Ici, on compte les années en dizaines (parce que le temps dure longtemps) et les habitants en centaines (parce qu’il n’y en a pas beaucoup). Pomme de pin dans les draps confédéraux, la Question jurassienne n’en finit pas de piquer les pieds. Elle devait être terminée le 28 mars, le jour où Moutier a décidé de quitter le canton de Berne pour rejoindre le canton du Jura. Voilà qu'elle rebondit à Belprahon, l’un des sept villages attenant à la cité prévôtoise (l’adjectif pour Moutier). Eux sont restés bernois, tels des nains privés de leur Blanche-Neige.
Dans une lettre adressée le 21 mai au gouvernement bernois, les autorités de Belprahon, 300 habitants, annoncent, la bouche en cœur, la «répétition», le 27 juin, d’un vote sur l’appartenance cantonale de la localité. Et bing! Pour tout dire, c’était dans l’air.
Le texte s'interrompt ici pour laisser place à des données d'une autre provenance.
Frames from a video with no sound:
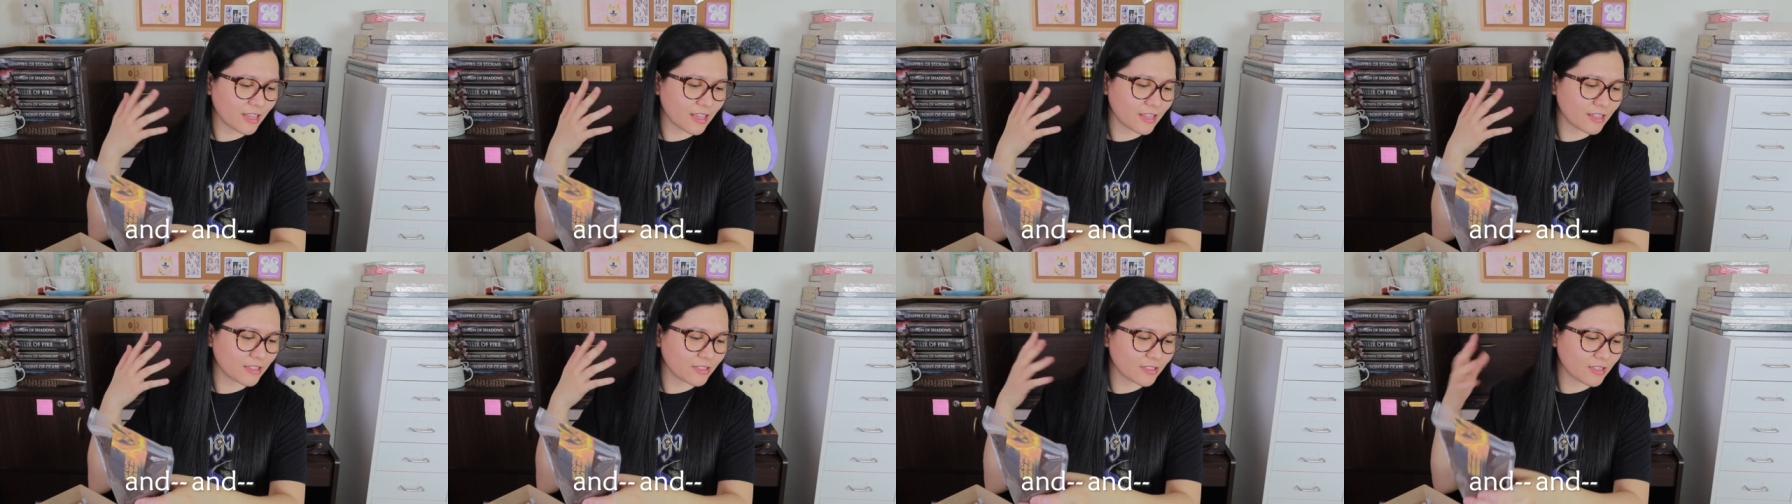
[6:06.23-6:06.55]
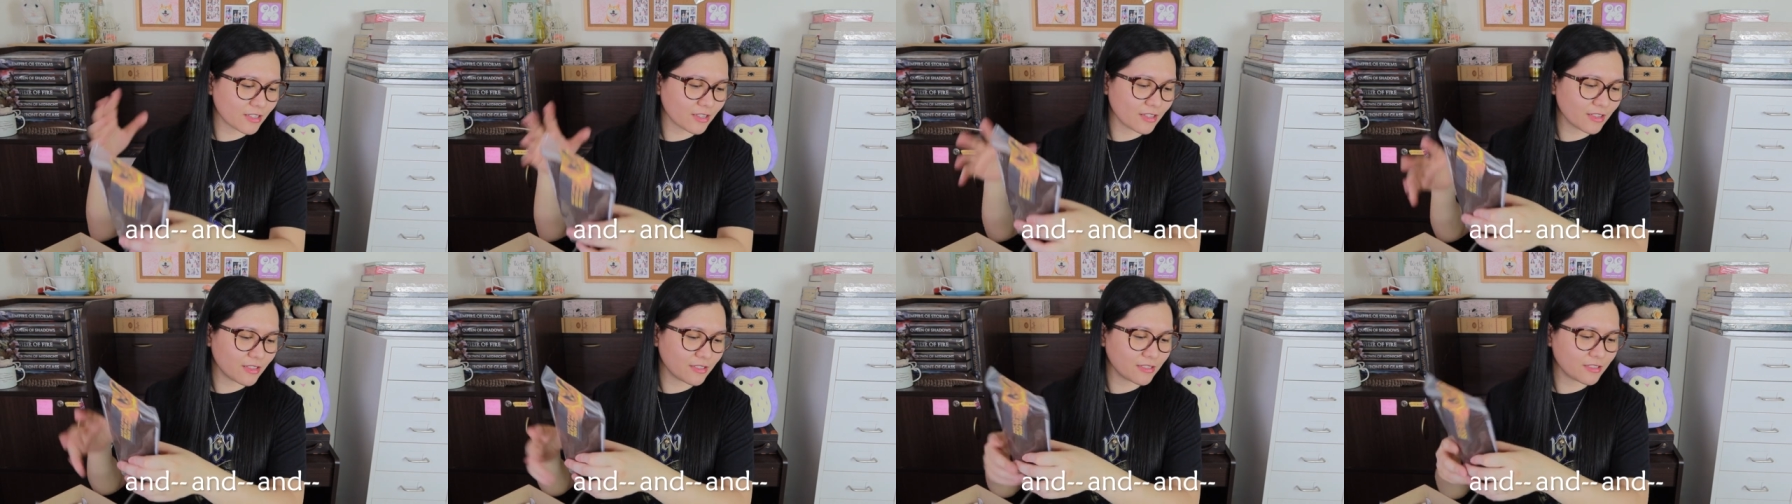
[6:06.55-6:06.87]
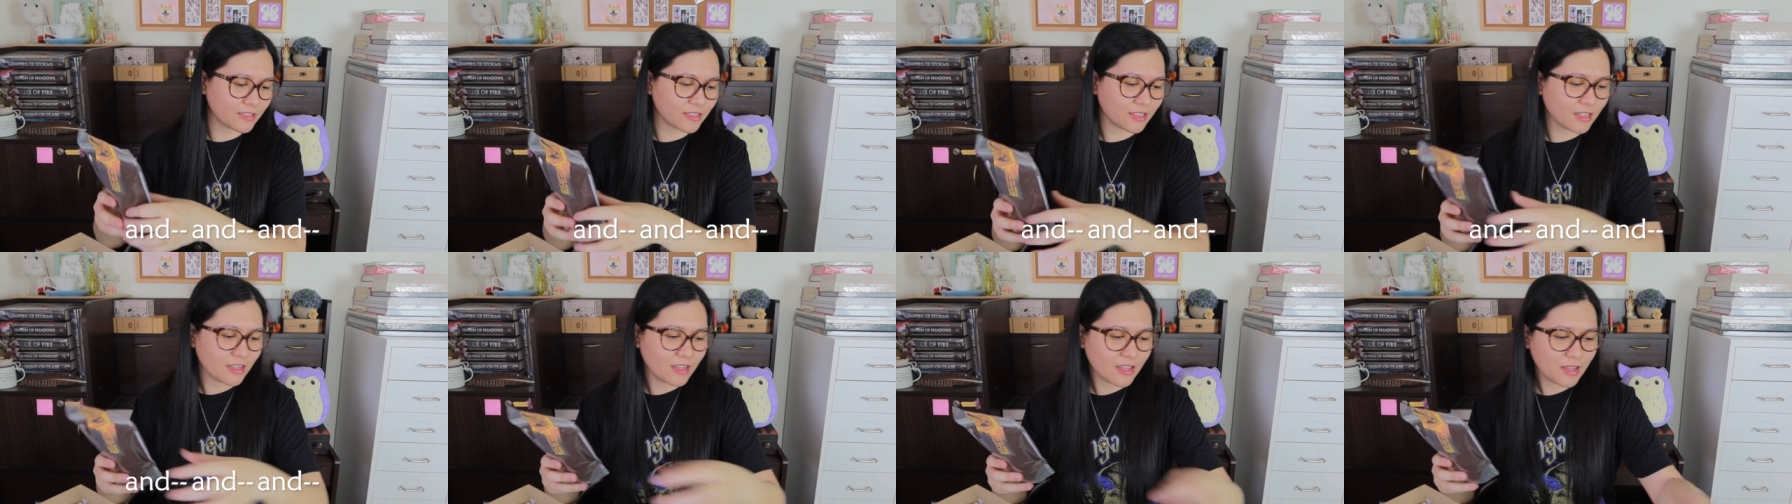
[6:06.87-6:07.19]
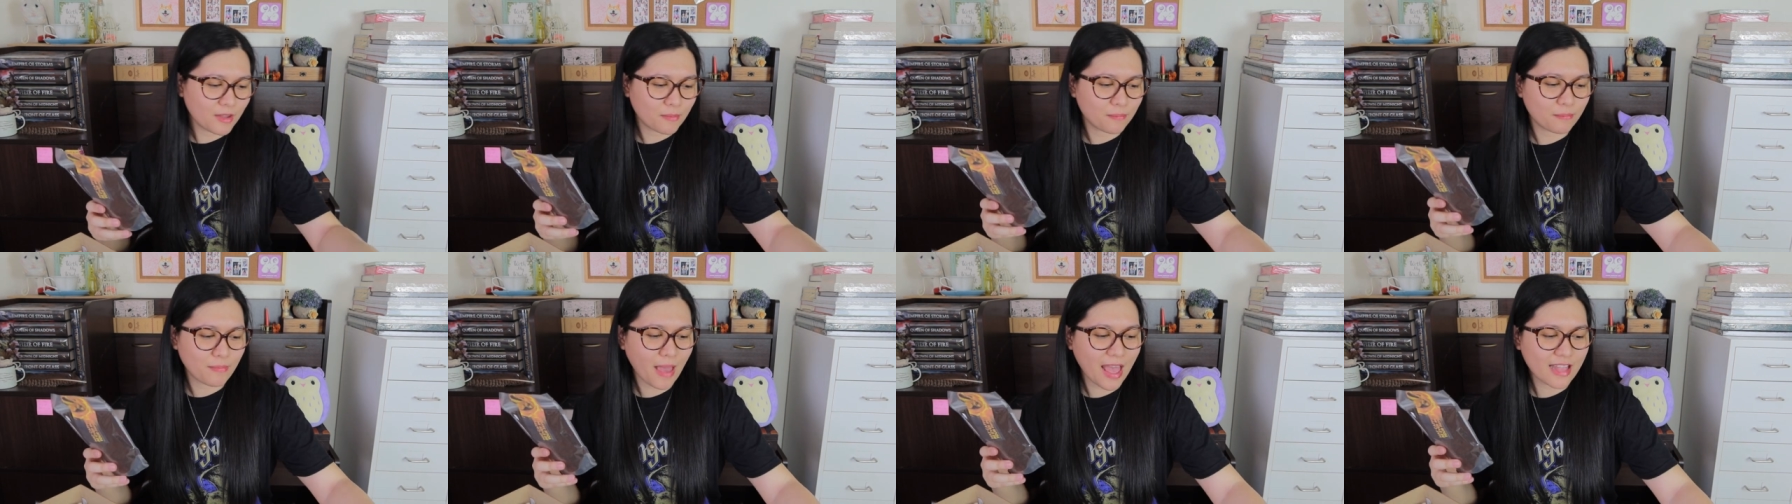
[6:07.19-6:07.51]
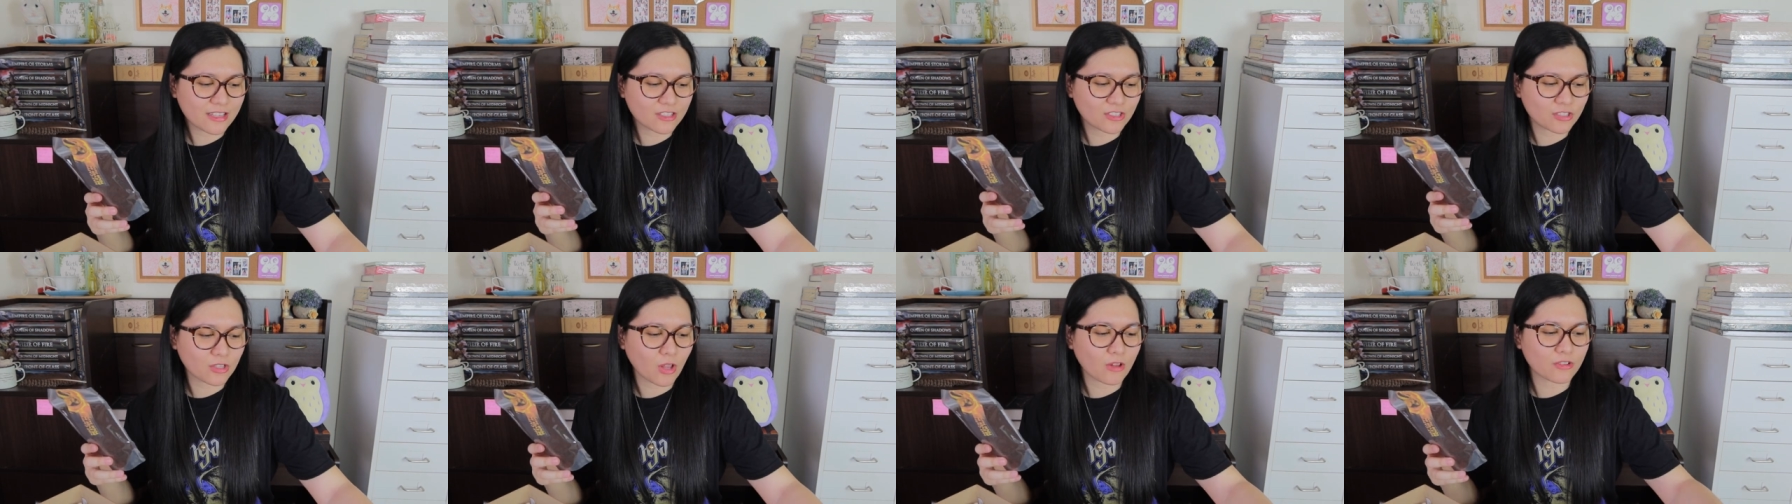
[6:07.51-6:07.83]
and, and
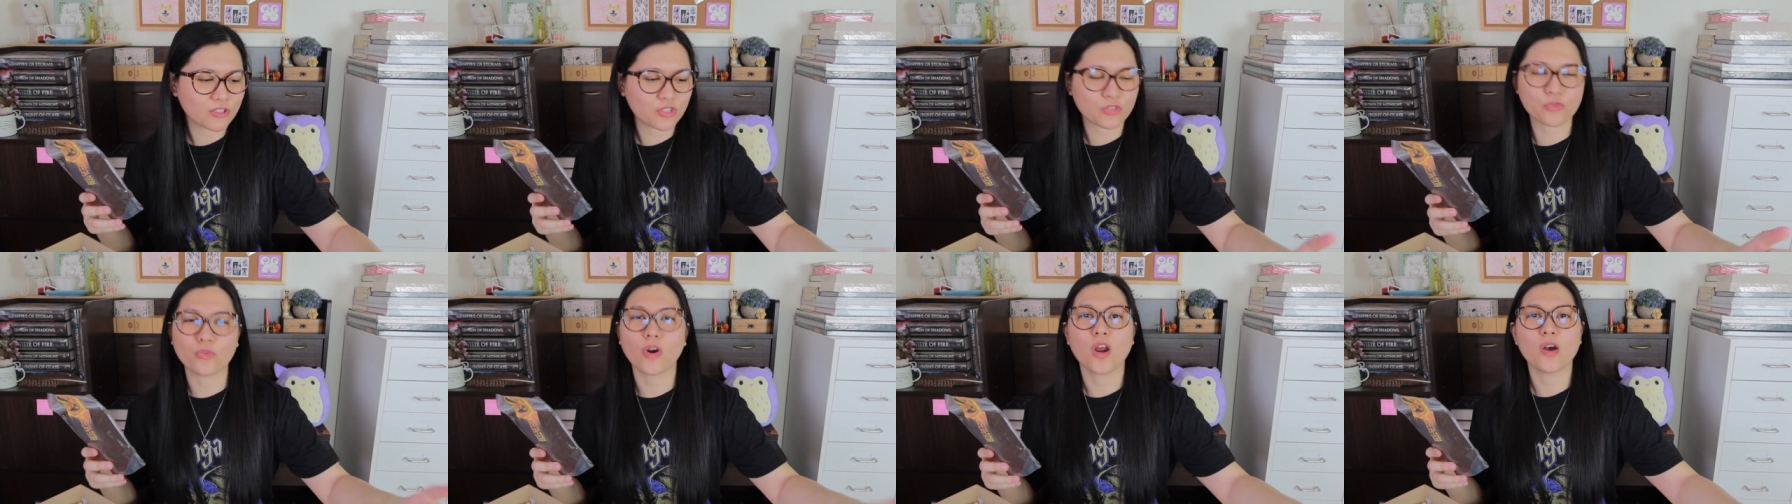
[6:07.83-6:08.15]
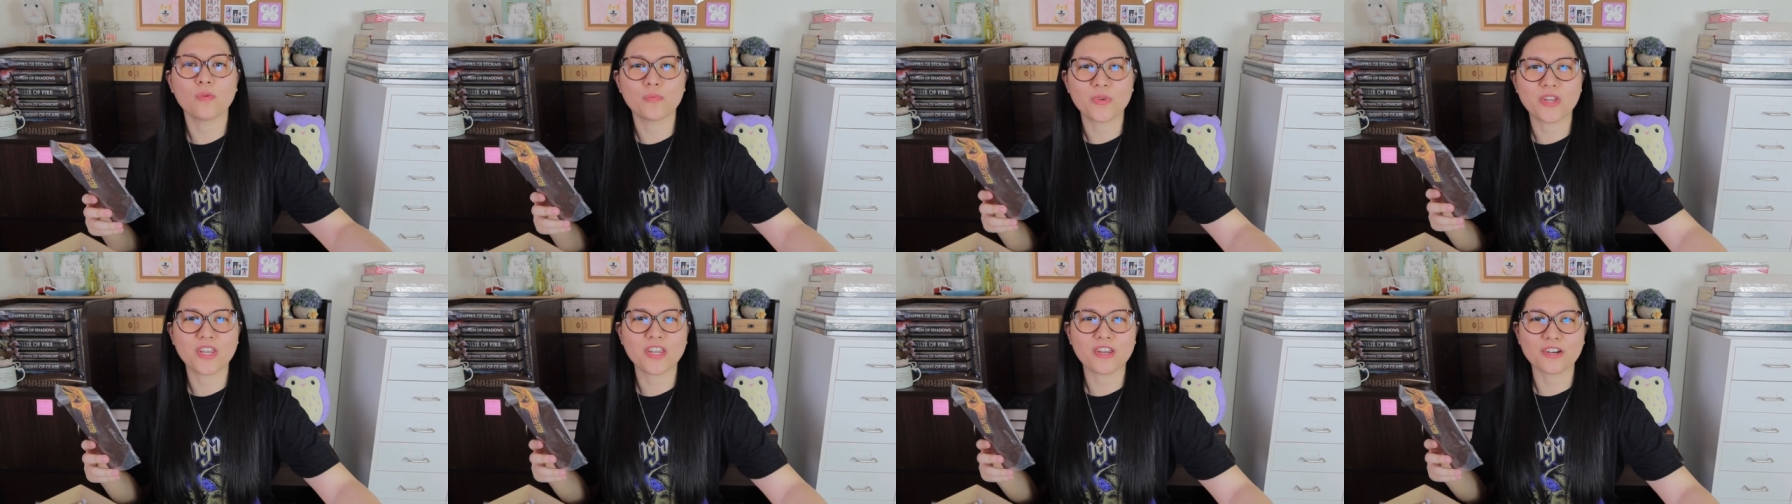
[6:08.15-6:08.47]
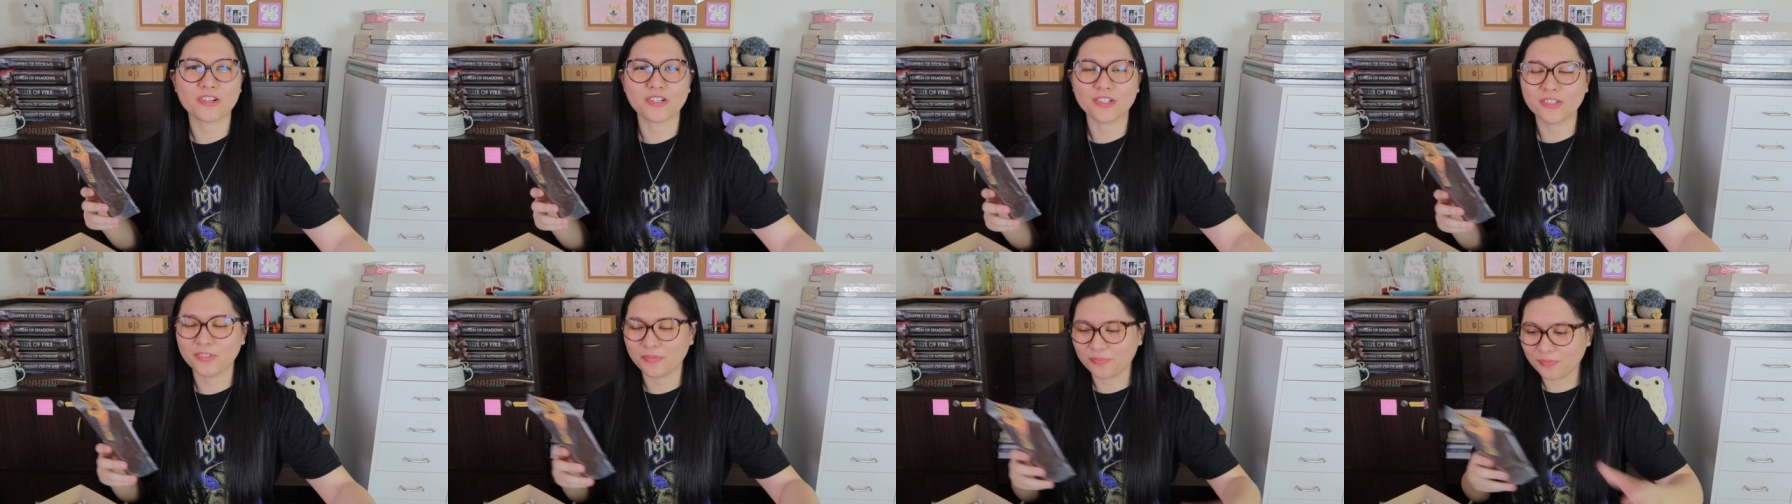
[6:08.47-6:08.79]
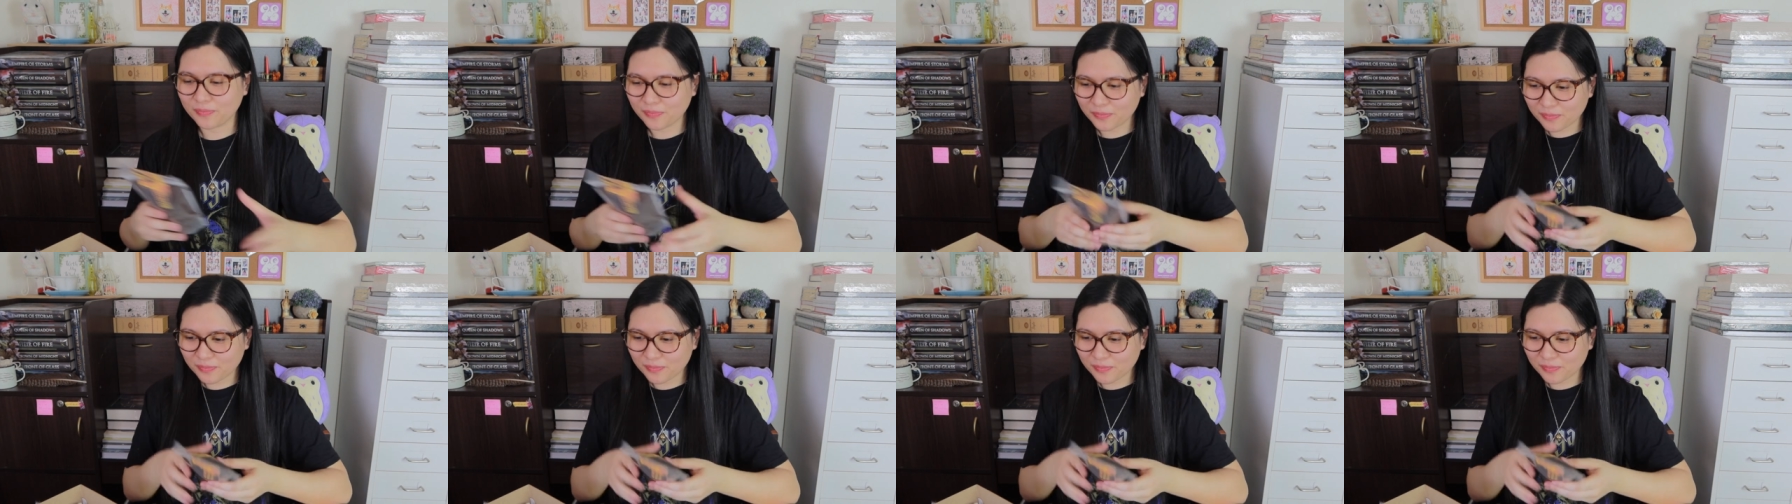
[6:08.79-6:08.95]
bath salt scrub here.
En un mot comme en cent, Belprahon, où plusieurs votes d’autodétermination ont déjà eu lieu (toujours serrés et jamais en faveur du canton du Jura) ne veut pas rester dans le canton de Berne, à présent que Moutier a pris la direction du Nord, celle de la République jurassienne. Berne empêchera-t-il le vote d'avoir lieu? Le conseil communal étant pour, la population devrait suivre son avis. Et la Question jurassienne serait alors relancée, en tout cas symboliquement.
«C’est un vote sauvage», réagit Virginie Heyer, une antiséparatiste, présidente du Conseil du Jura bernois (CJB) et maire de Perrefitte, l’une des communes satellites de Moutier. «C’est dommage, Moutier parti, on pensait en avoir fini avec tout ça», dit-elle, jointe par watson. Le CJB juge illégal le scrutin prévu le 27 juin à Belprahon. «Tant le canton de Berne que celui du Jura ont déclaré la Question jurassienne terminée au soir du vote prévôtois», rappelle celle qui vise un siège au gouvernement bernois en 2026 (pour 2022, la place est déjà prise).
Les séparatistes se gaussent de la situation, sur le mode: «On vous avait prévenus.» Le canton du Jura, lui, reste sur une ligne légaliste. La venue de Belprahon dans son giron n’est pas au programme. Mais il assiste au spectacle.
Un «oui» le 27 juin créerait à nouveau une situation inconfortable pour le canton de Berne. La crainte de ce dernier est que se reforme un foyer de séparatisme à ses marges septentrionales, obligeant la Confédération à intervenir une fois encore dans un dossier qu’elle connaît bien.
Virginie Heyer ne veut pas croire à un effet domino sur les autres localités entourant Moutier en cas de majorité séparatiste à Belprahon. «Vous savez, à part cette commune-là, les six autres sont clairement antiséparatistes», assure-t-elle.
«Madame Heyer a raison, mais elle oublie d’ajouter une chose: ces communes sont antiséparatistes, pour l’instant», réplique le chef des séparatistes, Pierre-André Comte, secrétaire général du Mouvement autonomiste jurassien et rédacteur en chef du Jura Libre. Dans sa prochaine édition du 4 juin, l’organe du combat jurassien s’en tient à sa grille d'analyse de toujours: l’annexion du Jura à Berne en 1815 a été une «erreur historique».